#### [DATA PROVIDED]
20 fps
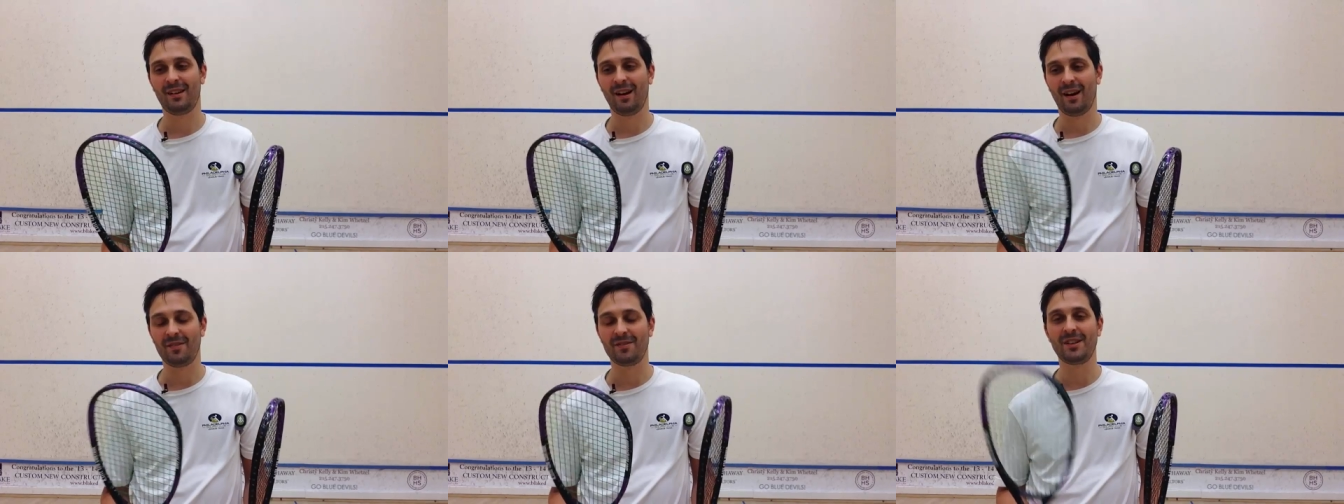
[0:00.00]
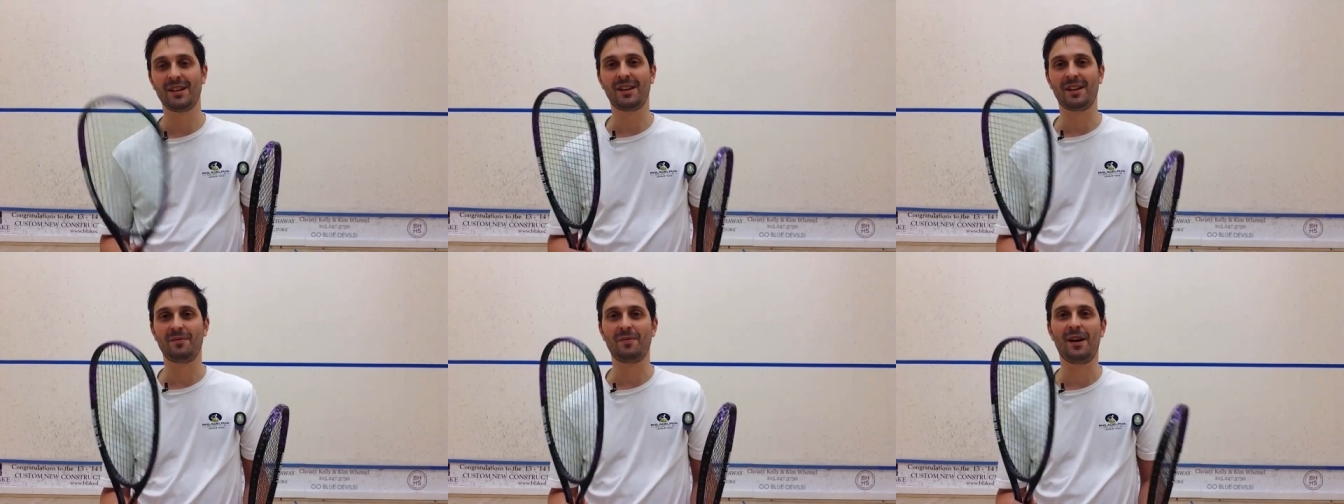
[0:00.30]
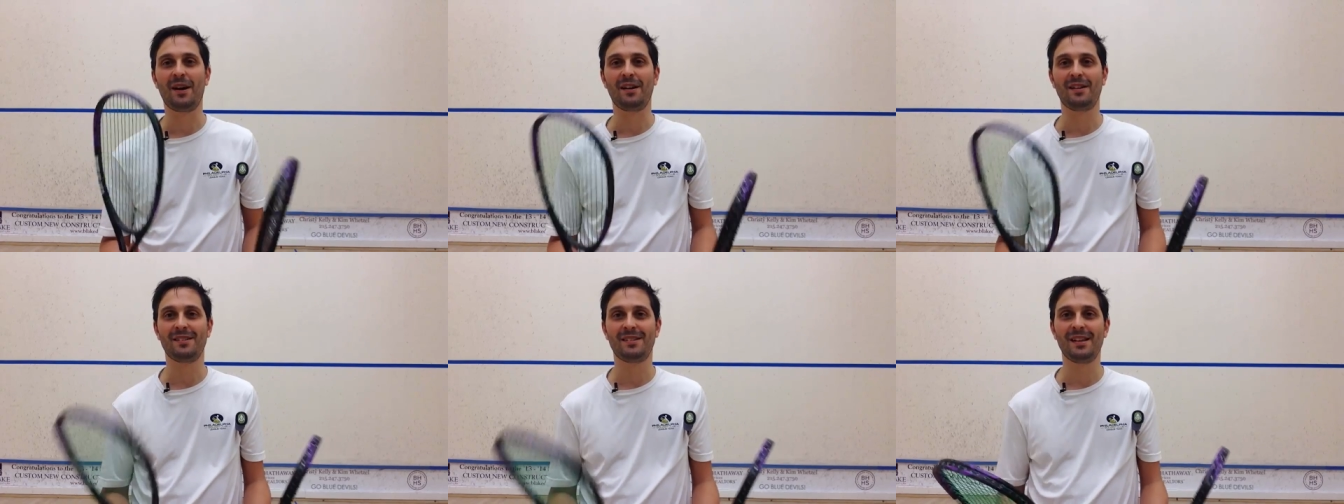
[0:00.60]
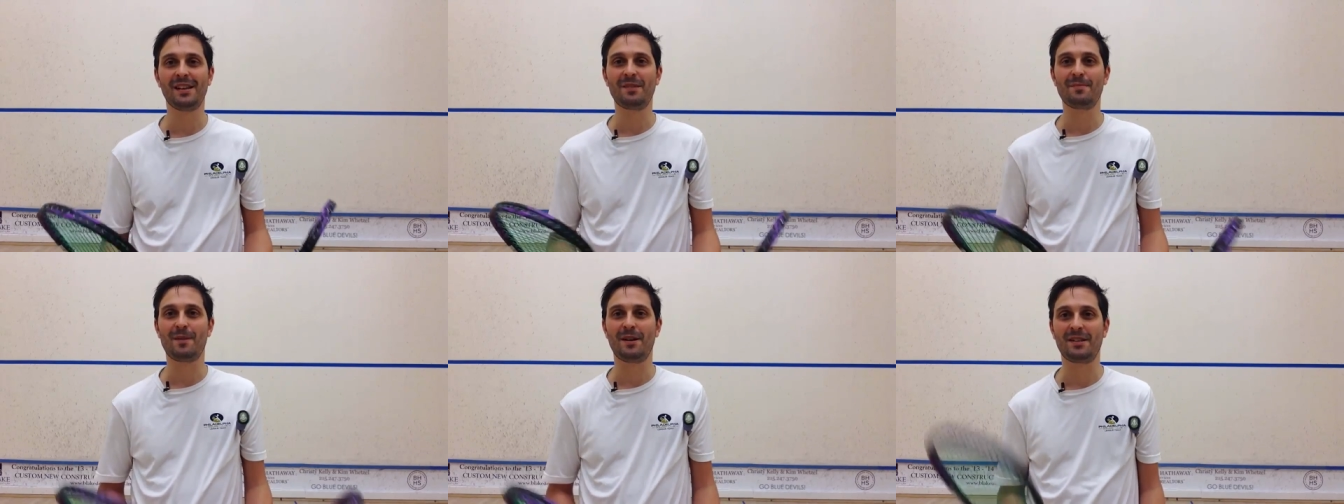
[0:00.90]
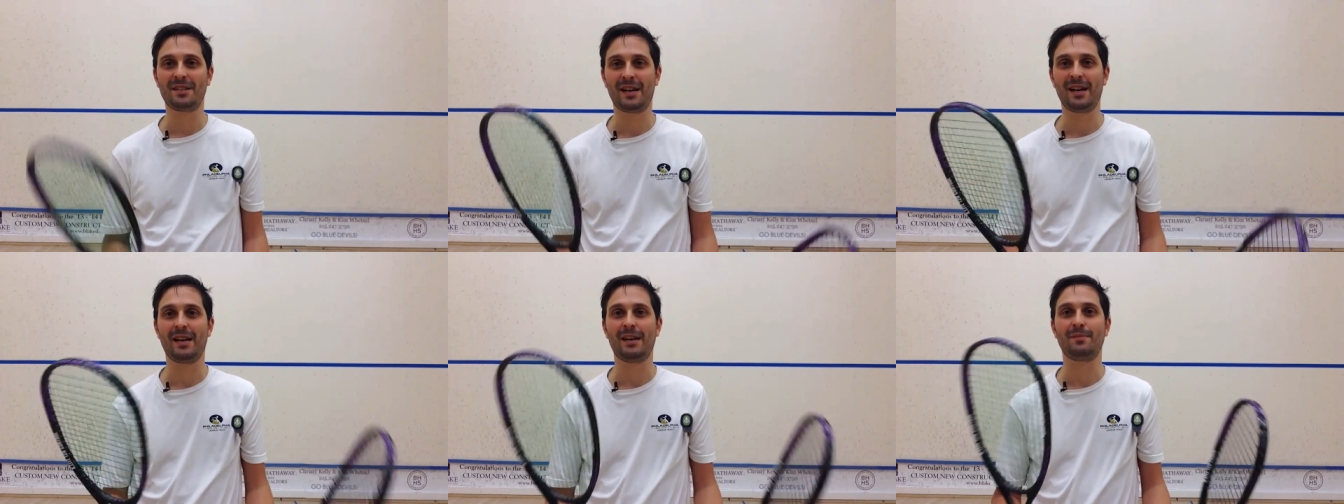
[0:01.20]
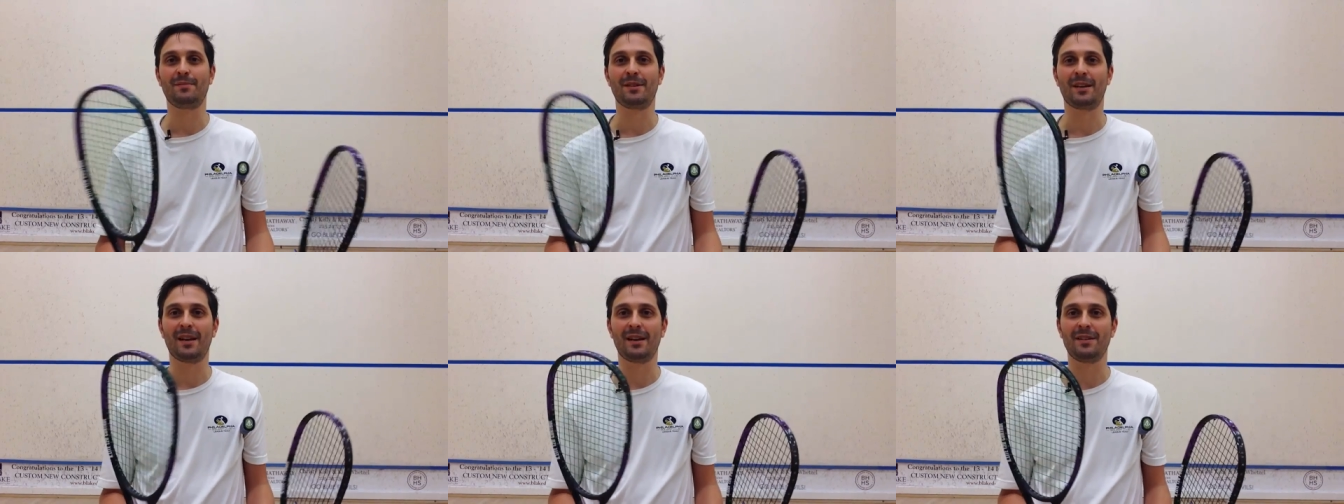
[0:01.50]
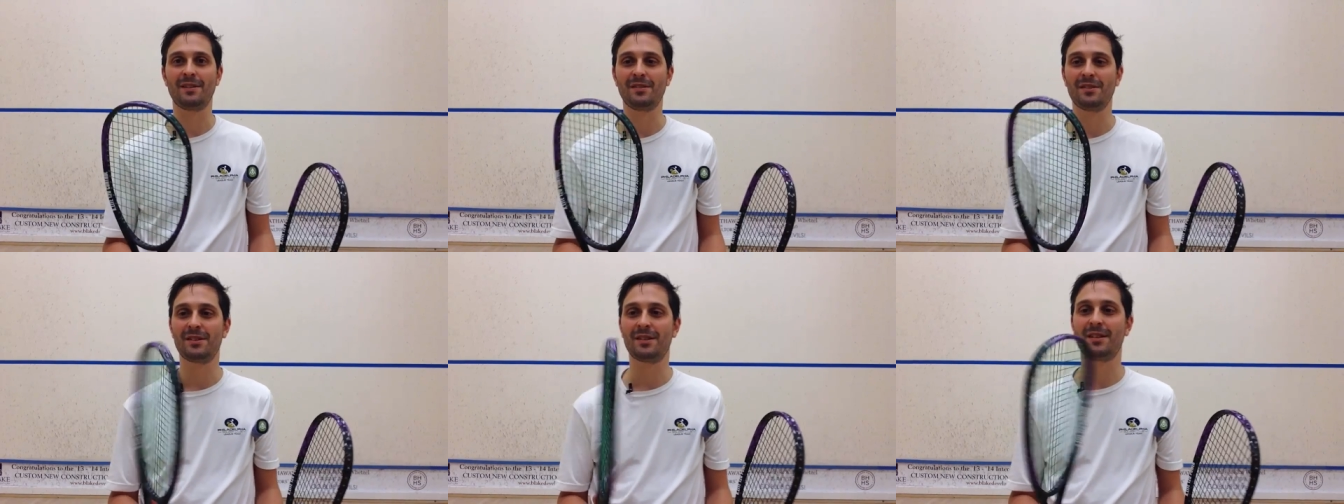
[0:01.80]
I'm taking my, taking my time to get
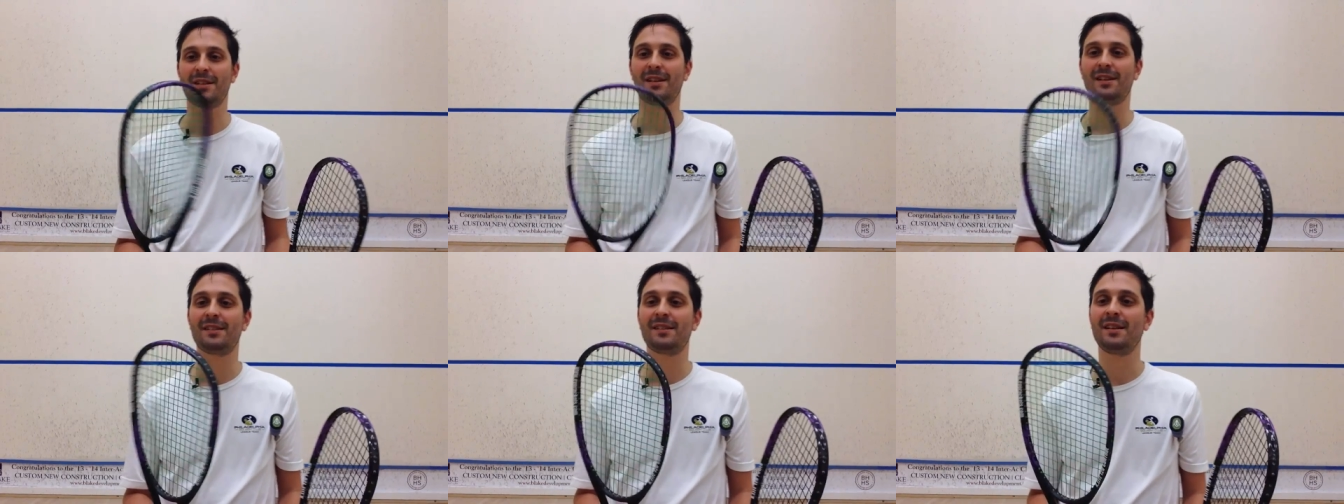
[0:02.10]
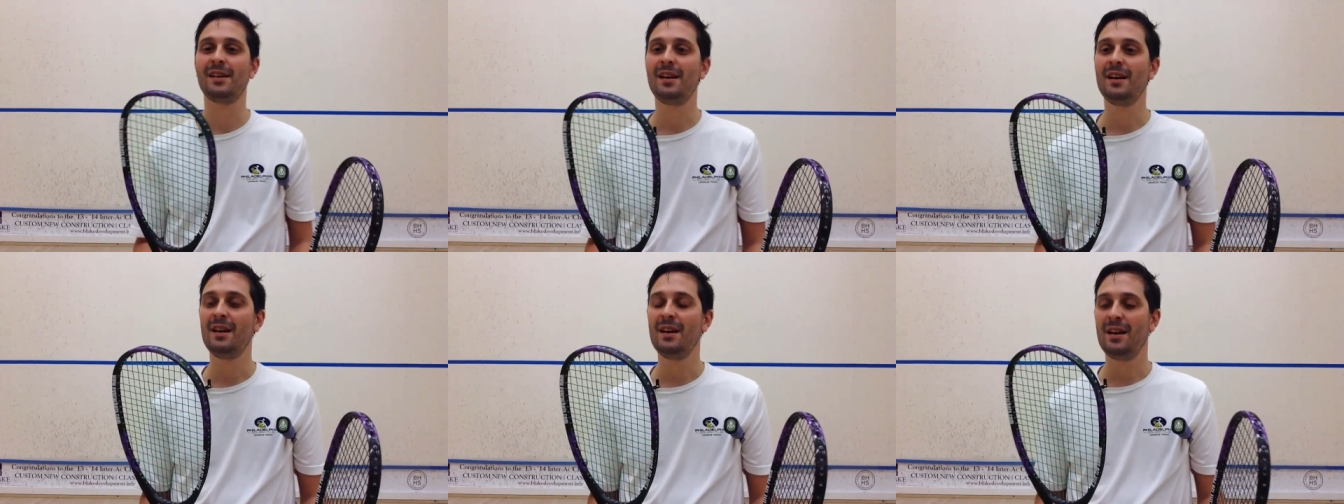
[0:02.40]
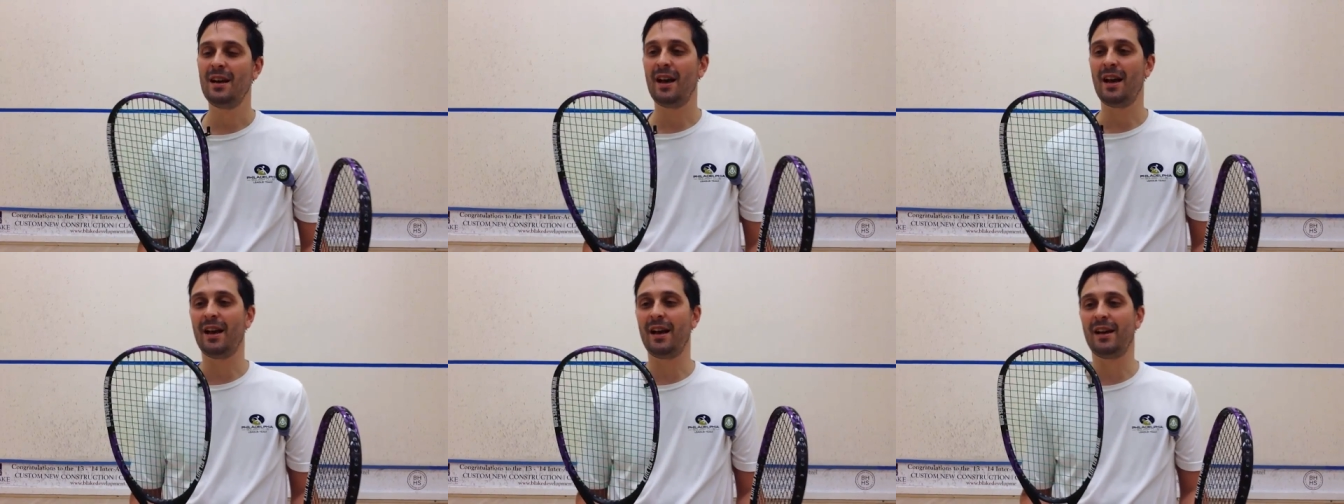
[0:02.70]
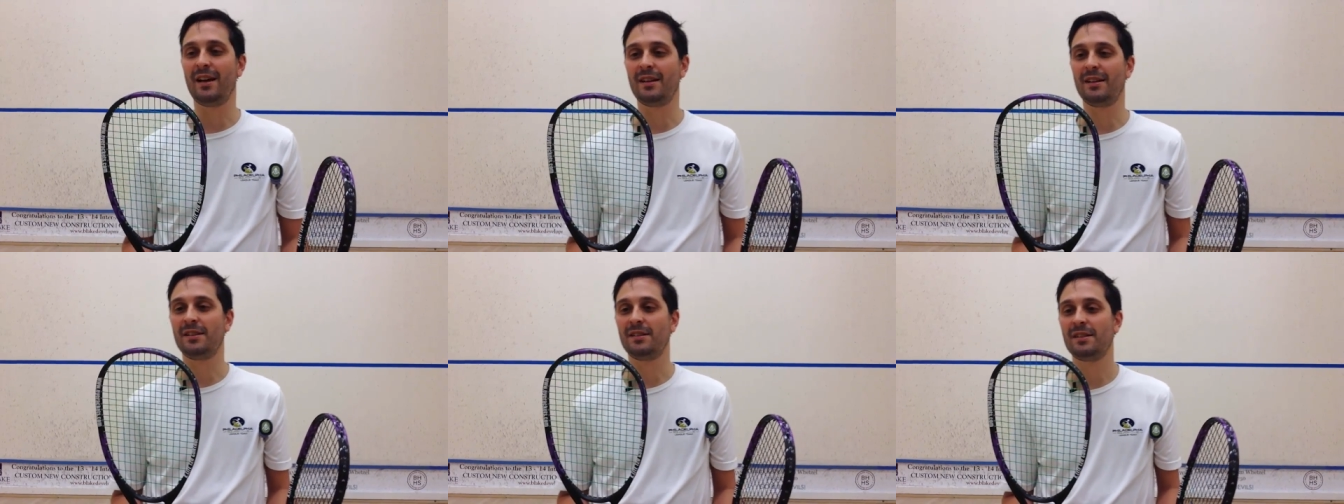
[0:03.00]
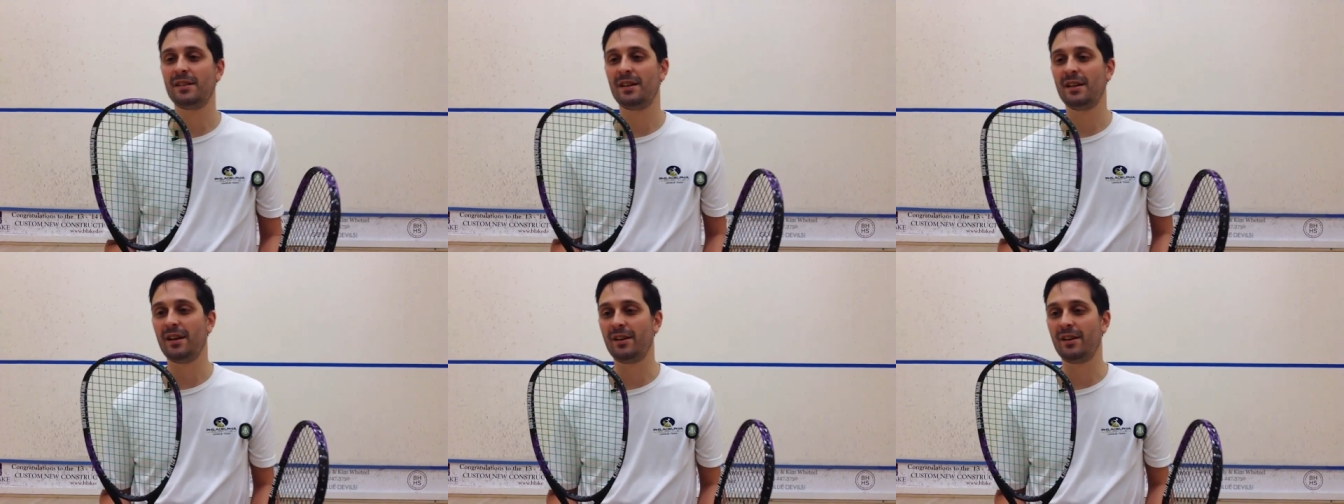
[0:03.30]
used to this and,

#### [EXERCISE BRIEF]
Repeat the listing above word for word. Do not include the pictures.

#### [TASK ANSWER]
20 fps
[0:00.00]
[0:00.30]
[0:00.60]
[0:00.90]
[0:01.20]
[0:01.50]
[0:01.80]
I'm taking my, taking my time to get
[0:02.10]
[0:02.40]
[0:02.70]
[0:03.00]
[0:03.30]
used to this and,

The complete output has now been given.